◆ ACTION ITEM:
Send back every line of the data exactly.

┌────────

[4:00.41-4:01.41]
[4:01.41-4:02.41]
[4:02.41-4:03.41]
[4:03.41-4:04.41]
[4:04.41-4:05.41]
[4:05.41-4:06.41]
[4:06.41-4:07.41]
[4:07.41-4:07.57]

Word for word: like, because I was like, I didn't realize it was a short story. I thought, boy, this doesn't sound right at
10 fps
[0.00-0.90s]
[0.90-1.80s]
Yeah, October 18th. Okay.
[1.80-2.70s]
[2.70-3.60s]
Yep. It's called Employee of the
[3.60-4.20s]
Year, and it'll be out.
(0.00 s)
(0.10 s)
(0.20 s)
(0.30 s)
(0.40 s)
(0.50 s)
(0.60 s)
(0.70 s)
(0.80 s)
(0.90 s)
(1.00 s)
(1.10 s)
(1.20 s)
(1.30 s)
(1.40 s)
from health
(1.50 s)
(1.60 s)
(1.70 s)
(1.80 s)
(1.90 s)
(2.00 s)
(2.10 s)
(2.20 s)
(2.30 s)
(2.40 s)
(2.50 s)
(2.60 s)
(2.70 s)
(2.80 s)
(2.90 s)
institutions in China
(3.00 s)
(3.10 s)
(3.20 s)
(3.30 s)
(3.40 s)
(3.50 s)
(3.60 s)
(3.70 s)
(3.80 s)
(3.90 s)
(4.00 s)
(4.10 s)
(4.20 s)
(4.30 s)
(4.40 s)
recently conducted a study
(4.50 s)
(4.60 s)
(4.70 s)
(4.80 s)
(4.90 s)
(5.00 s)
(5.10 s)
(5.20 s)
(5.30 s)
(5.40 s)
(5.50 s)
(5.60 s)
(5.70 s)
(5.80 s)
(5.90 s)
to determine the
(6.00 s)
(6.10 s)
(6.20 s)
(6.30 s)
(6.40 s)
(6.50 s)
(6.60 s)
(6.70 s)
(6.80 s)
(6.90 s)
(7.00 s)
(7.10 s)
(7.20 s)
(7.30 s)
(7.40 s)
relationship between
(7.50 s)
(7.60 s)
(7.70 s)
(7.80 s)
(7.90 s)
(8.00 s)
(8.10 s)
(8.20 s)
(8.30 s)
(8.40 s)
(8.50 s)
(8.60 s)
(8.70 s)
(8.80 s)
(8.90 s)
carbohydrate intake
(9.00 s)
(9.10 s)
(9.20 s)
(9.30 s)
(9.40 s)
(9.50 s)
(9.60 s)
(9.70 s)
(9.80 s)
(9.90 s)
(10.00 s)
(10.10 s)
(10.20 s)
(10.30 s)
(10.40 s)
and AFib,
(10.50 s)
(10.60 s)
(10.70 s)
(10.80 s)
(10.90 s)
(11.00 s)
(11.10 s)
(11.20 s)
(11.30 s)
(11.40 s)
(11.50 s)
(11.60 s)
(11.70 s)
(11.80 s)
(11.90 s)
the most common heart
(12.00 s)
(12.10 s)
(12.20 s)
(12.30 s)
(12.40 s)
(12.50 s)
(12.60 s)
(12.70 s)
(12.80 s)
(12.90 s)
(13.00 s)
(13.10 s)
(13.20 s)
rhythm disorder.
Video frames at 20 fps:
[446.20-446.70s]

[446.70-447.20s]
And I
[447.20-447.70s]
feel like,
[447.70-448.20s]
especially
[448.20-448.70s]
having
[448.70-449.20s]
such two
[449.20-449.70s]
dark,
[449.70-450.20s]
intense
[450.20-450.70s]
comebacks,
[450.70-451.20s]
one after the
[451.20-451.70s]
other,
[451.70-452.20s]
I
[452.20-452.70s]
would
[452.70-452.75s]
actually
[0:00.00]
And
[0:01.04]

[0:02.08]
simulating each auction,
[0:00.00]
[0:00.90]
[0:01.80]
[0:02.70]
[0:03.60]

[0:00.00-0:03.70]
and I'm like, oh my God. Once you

└────────

◆ TASK OUTPUT:
[4:00.41-4:01.41]
[4:01.41-4:02.41]
[4:02.41-4:03.41]
[4:03.41-4:04.41]
[4:04.41-4:05.41]
[4:05.41-4:06.41]
[4:06.41-4:07.41]
[4:07.41-4:07.57]

Word for word: like, because I was like, I didn't realize it was a short story. I thought, boy, this doesn't sound right at
10 fps
[0.00-0.90s]
[0.90-1.80s]
Yeah, October 18th. Okay.
[1.80-2.70s]
[2.70-3.60s]
Yep. It's called Employee of the
[3.60-4.20s]
Year, and it'll be out.
(0.00 s)
(0.10 s)
(0.20 s)
(0.30 s)
(0.40 s)
(0.50 s)
(0.60 s)
(0.70 s)
(0.80 s)
(0.90 s)
(1.00 s)
(1.10 s)
(1.20 s)
(1.30 s)
(1.40 s)
from health
(1.50 s)
(1.60 s)
(1.70 s)
(1.80 s)
(1.90 s)
(2.00 s)
(2.10 s)
(2.20 s)
(2.30 s)
(2.40 s)
(2.50 s)
(2.60 s)
(2.70 s)
(2.80 s)
(2.90 s)
institutions in China
(3.00 s)
(3.10 s)
(3.20 s)
(3.30 s)
(3.40 s)
(3.50 s)
(3.60 s)
(3.70 s)
(3.80 s)
(3.90 s)
(4.00 s)
(4.10 s)
(4.20 s)
(4.30 s)
(4.40 s)
recently conducted a study
(4.50 s)
(4.60 s)
(4.70 s)
(4.80 s)
(4.90 s)
(5.00 s)
(5.10 s)
(5.20 s)
(5.30 s)
(5.40 s)
(5.50 s)
(5.60 s)
(5.70 s)
(5.80 s)
(5.90 s)
to determine the
(6.00 s)
(6.10 s)
(6.20 s)
(6.30 s)
(6.40 s)
(6.50 s)
(6.60 s)
(6.70 s)
(6.80 s)
(6.90 s)
(7.00 s)
(7.10 s)
(7.20 s)
(7.30 s)
(7.40 s)
relationship between
(7.50 s)
(7.60 s)
(7.70 s)
(7.80 s)
(7.90 s)
(8.00 s)
(8.10 s)
(8.20 s)
(8.30 s)
(8.40 s)
(8.50 s)
(8.60 s)
(8.70 s)
(8.80 s)
(8.90 s)
carbohydrate intake
(9.00 s)
(9.10 s)
(9.20 s)
(9.30 s)
(9.40 s)
(9.50 s)
(9.60 s)
(9.70 s)
(9.80 s)
(9.90 s)
(10.00 s)
(10.10 s)
(10.20 s)
(10.30 s)
(10.40 s)
and AFib,
(10.50 s)
(10.60 s)
(10.70 s)
(10.80 s)
(10.90 s)
(11.00 s)
(11.10 s)
(11.20 s)
(11.30 s)
(11.40 s)
(11.50 s)
(11.60 s)
(11.70 s)
(11.80 s)
(11.90 s)
the most common heart
(12.00 s)
(12.10 s)
(12.20 s)
(12.30 s)
(12.40 s)
(12.50 s)
(12.60 s)
(12.70 s)
(12.80 s)
(12.90 s)
(13.00 s)
(13.10 s)
(13.20 s)
rhythm disorder.
Video frames at 20 fps:
[446.20-446.70s]

[446.70-447.20s]
And I
[447.20-447.70s]
feel like,
[447.70-448.20s]
especially
[448.20-448.70s]
having
[448.70-449.20s]
such two
[449.20-449.70s]
dark,
[449.70-450.20s]
intense
[450.20-450.70s]
comebacks,
[450.70-451.20s]
one after the
[451.20-451.70s]
other,
[451.70-452.20s]
I
[452.20-452.70s]
would
[452.70-452.75s]
actually
[0:00.00]
And
[0:01.04]

[0:02.08]
simulating each auction,
[0:00.00]
[0:00.90]
[0:01.80]
[0:02.70]
[0:03.60]

[0:00.00-0:03.70]
and I'm like, oh my God. Once you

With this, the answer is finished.